The real reason for Khrushchev’s presence in East Berlin, of course, was not that he wanted to help Ulbricht blow out the candles, nor was it entirely a matter of trying to counteract the emotions stirred up by the Kennedy visit. Most of all, Khrushchev wanted to meet with his East European satellite chiefs to close ranks before the Chinese arrive in Moscow this week to confer on the worsening Sino-Soviet ideological split.

Distribution Problem. Their dispute grew so angry last week that Moscow resorted to expelling Chinese diplomats, a treatment hitherto reserved for Western representatives. Behind this latest explosion was a 24,000-word Peking blast at Khrushchev’s policies, designed to show that his peaceful coexistence line is a cowardly betrayal of true Red revolutionaries, that he is shilly-shallying with the “paper tigers” of imperialism, and that he is “subverting” other Communist parties. When the Russians refused to publish the Peking letter, issued two weeks ago, the Chinese embassy in Moscow started circulating copies, thereby provoking the Kremlin to throw out three embassy attaches and two other Chinese.

Peking called the action “unreasonable and untenable,” noted that it was “unprecedented in the history of the relations between our two Socialist countries,” and accused Moscow of deliberately trying to create obstacles to the scheduled talks. Even as Khrushchev arrived in East Berlin, the Chinese embassy there went right ahead distributing copies of the Peking manifesto to interested bystanders.

Stalin’s Ghost. On hand for talks with Khrushchev in East Berlin were the satellite chiefs of Poland, Czechoslovakia, Hungary and Bulgaria. Absent, at least from among early arrivals: Rumanian Red Boss Gheorghe Gheorghiu-Dej, who is not only feuding with Moscow over economic planning but is warm toward Peking, allowed its manifesto to appear in the Rumanian press. What confronted the small-scale Red summit meeting was the picture of the Sino-Soviet rift tearing into the Communist fabric all over the world.

In Moscow, a massive international convocation of female comrades found the Russia-China issue a cause for nearhysteria (see following story). Such Red front organizations as the World Federation of Trade Unions and the World Peace Council have also started squabbling over the issue.

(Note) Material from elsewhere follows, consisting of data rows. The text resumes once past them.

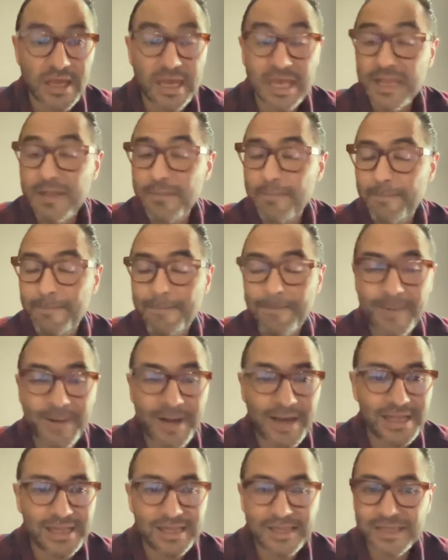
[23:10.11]
in
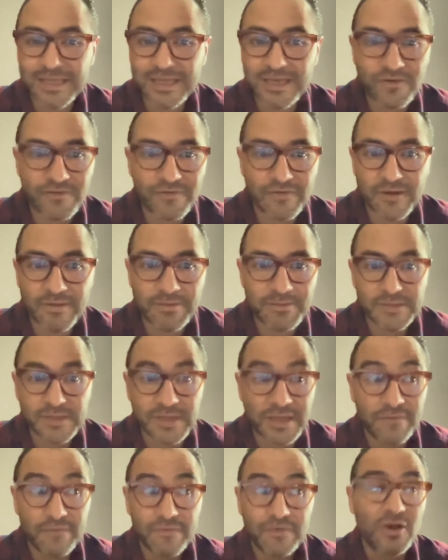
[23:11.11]
plenty of them,
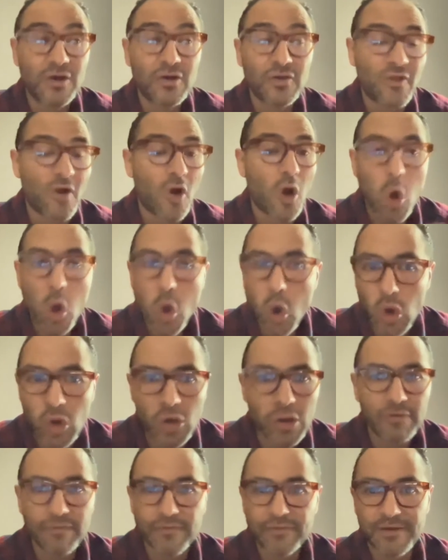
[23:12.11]
if not
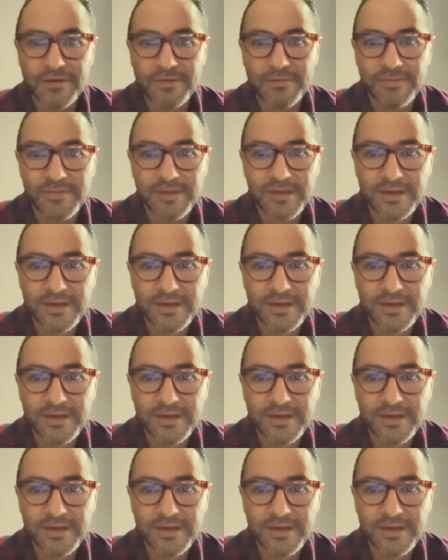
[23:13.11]
all of them.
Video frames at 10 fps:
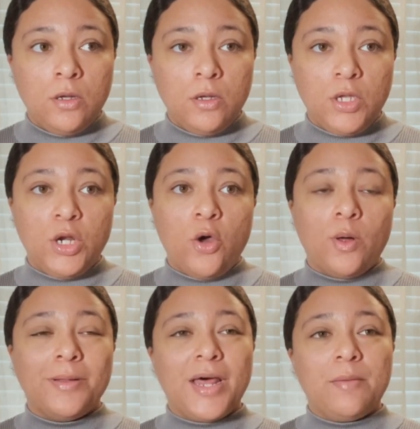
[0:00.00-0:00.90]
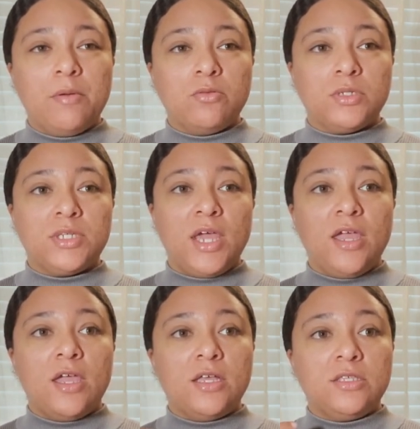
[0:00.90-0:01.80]
you know, a lot of people say
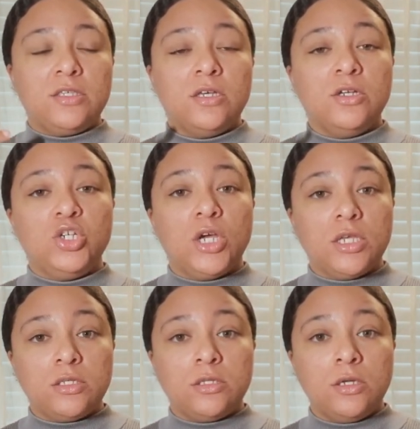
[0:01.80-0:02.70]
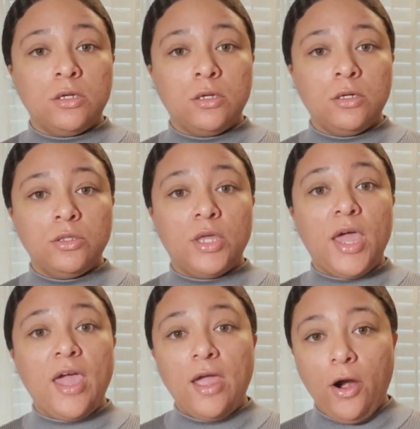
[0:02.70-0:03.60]
it's just the
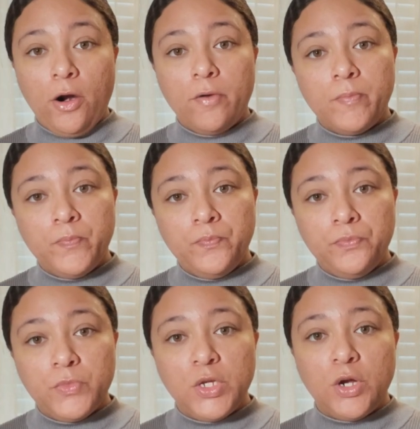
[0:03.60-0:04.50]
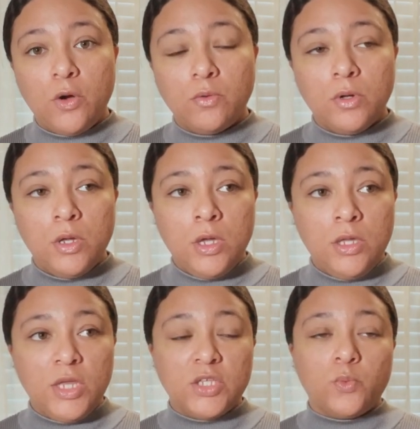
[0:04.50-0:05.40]
hair, you know,
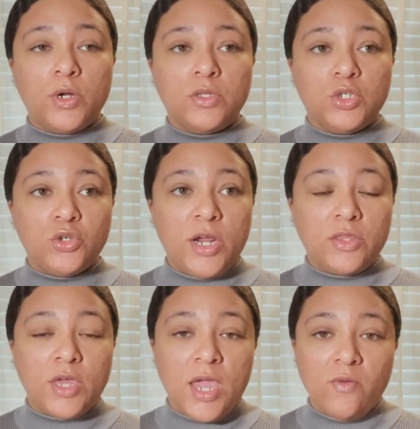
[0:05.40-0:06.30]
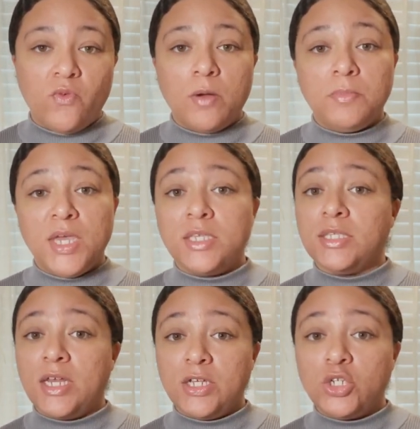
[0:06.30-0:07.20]
that's where the strength came from. Yes,
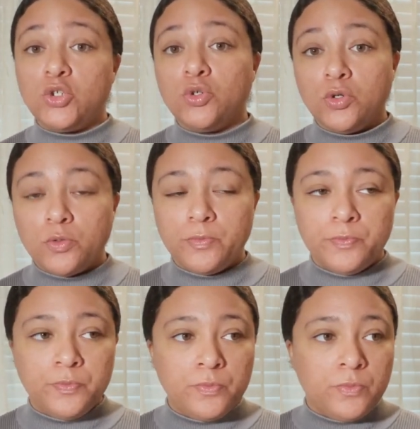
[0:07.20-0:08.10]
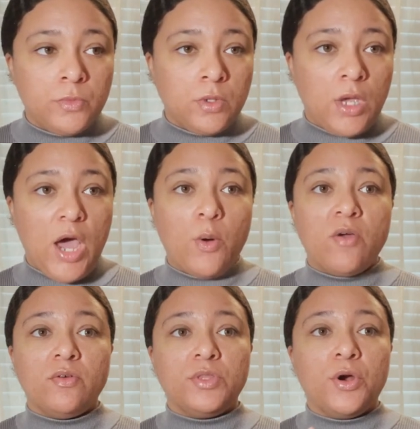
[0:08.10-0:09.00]
that is true.
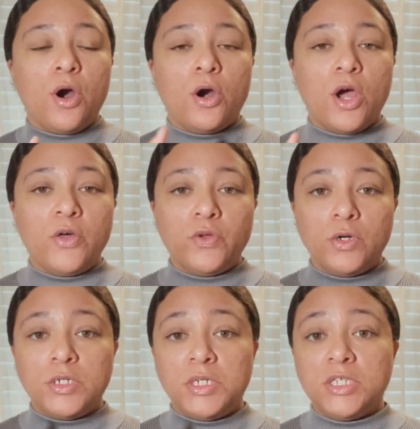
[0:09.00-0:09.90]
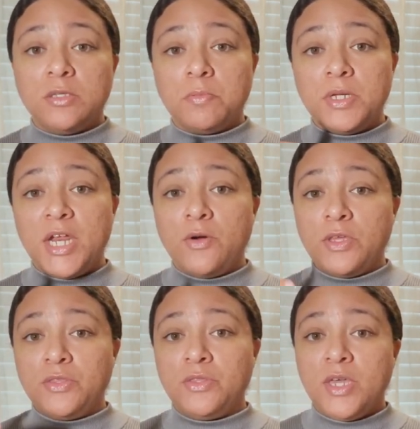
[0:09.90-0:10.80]
However, there are other disciplinary
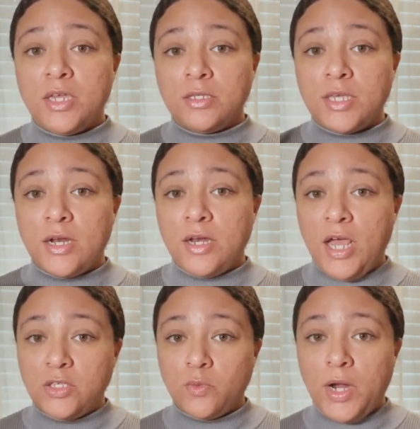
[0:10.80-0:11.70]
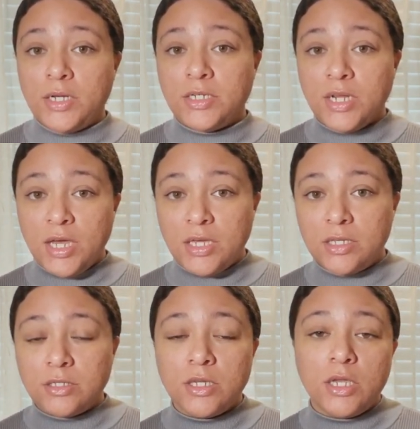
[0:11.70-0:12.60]
things that a Nazarite
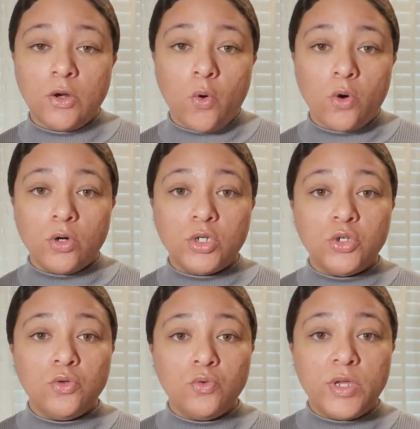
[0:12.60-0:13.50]
does in order to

In Asia, Africa and Latin America, many Communist parties are feeling the split; where Communism has prospered by appearing “moderate,” party leaders bluntly denounce Red China and are beginning to purge Peking partisans. Even in Western Europe’s overwhelmingly pro-Moscow parties, some young Reds have responded to Peking’s revolutionary zeal, have joined Red Chinese “friendship societies.”

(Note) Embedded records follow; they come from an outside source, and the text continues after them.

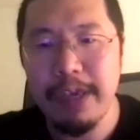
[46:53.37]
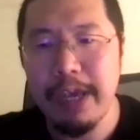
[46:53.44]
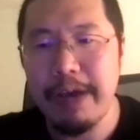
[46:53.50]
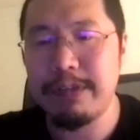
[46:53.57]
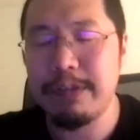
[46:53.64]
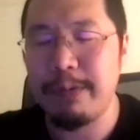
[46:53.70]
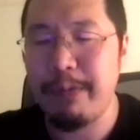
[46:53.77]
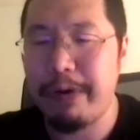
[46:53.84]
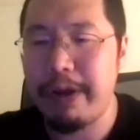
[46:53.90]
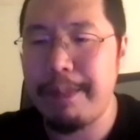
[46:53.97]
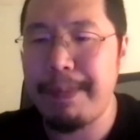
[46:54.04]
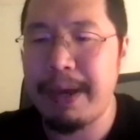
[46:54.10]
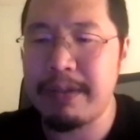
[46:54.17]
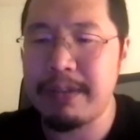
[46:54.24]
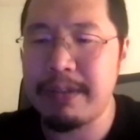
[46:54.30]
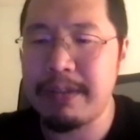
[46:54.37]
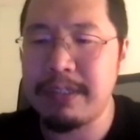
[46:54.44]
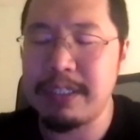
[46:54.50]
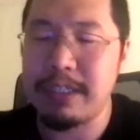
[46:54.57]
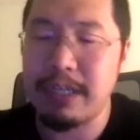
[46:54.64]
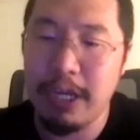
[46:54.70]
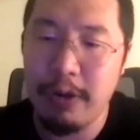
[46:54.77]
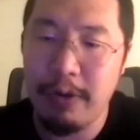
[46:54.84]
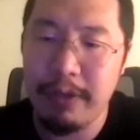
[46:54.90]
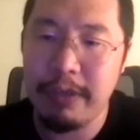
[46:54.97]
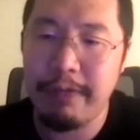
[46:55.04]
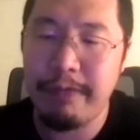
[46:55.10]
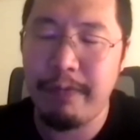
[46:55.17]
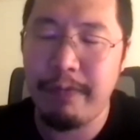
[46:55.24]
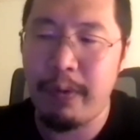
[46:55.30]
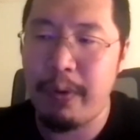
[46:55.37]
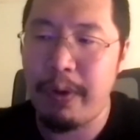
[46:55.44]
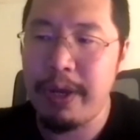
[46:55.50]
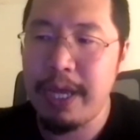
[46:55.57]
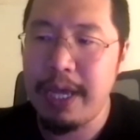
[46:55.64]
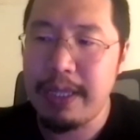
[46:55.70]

you have to worry about the security for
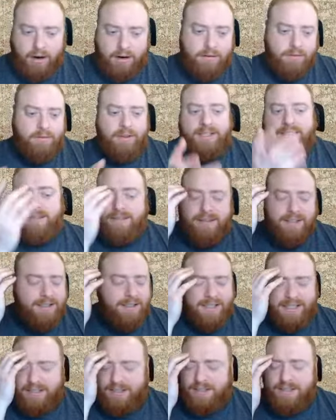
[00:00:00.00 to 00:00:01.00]
or let's
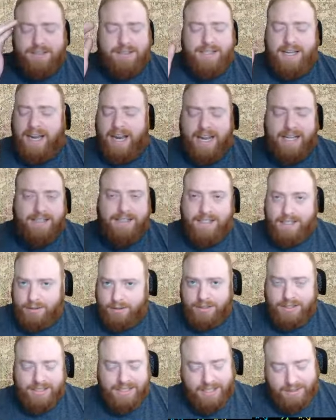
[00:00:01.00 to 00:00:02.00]
let's just say
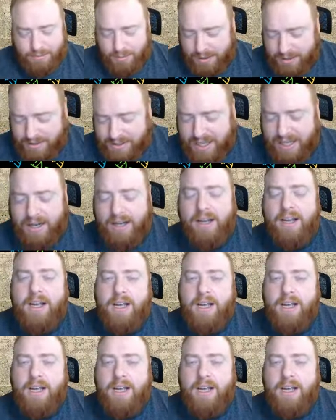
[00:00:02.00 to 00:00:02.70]
ancestry because that's what you said.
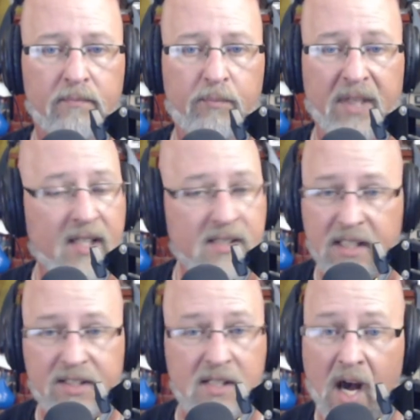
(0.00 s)
Because
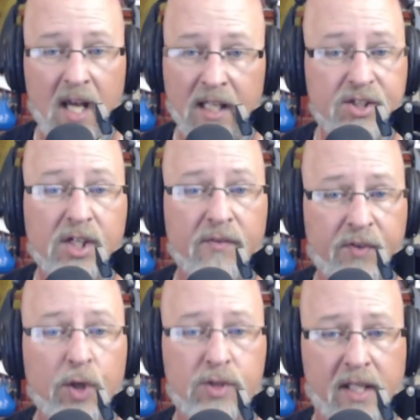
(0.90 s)
it's not it's
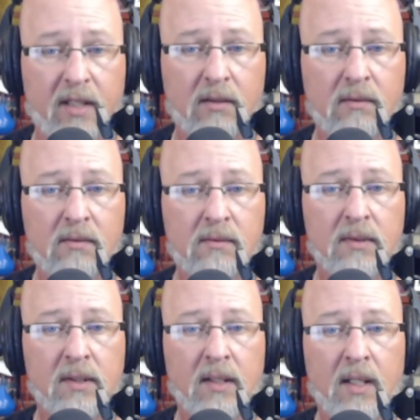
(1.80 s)
confusing.
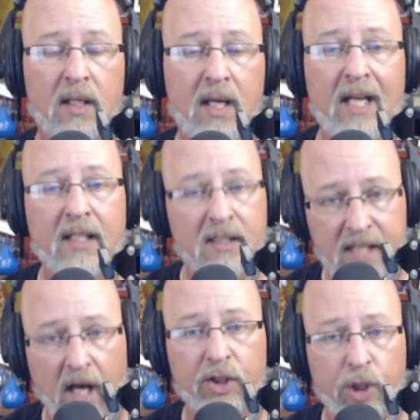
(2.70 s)
And
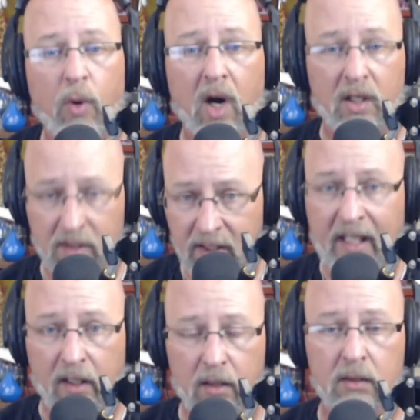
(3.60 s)
until you are
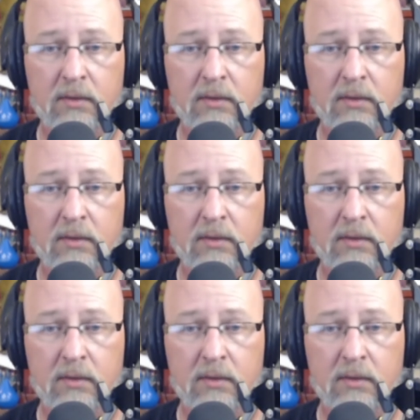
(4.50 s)
clear,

Khrushchev himself busily counterattacked against the Chinese. Before his Berlin trip, at a CentralCommittee meeting in Moscow whose chief task was to cope with the restlessness of Russia’s own intellectuals, Khrushchev dealt with the more urgent Peking problem. Typically, he interpreted President Kennedy’s “strategy of peace” speech at the American University last month as a sign of Western weakness, used it as evidence that his policy of peaceful coexistence is paying off. The Red Chinese, said Khrushchev, are really pessimists in pursuing a now-or-never revolutionary dogma, because they wouldn’t be in such a desperate hurry to start wars and revolutions if they really believed in the long-range, inevitable victory of Communism. Moreover, they use “the national, racial approach” in widening the schism between Communists. Khrushchev also heatedly defended his destalinization drive, attacked Mao Tse-tung (without naming him) for building his own cult of personality. Said Khrushchev, raising his favorite ghost: “We are against leaders who believe that they have been sent by God, and that the people are a mass that must listen only to them and applaud. That was typical of Stalin.”

Amid these exchanges, the atmosphere could scarcely be more unpleasant for the scheduled Sino-Soviet encounter this week—if indeed both parties are not too angry to go through with it. The split, Western observers were careful to point out, was still not “final and formal.” But as an informal quarrel, it seemed to be at least in the quarterfinals.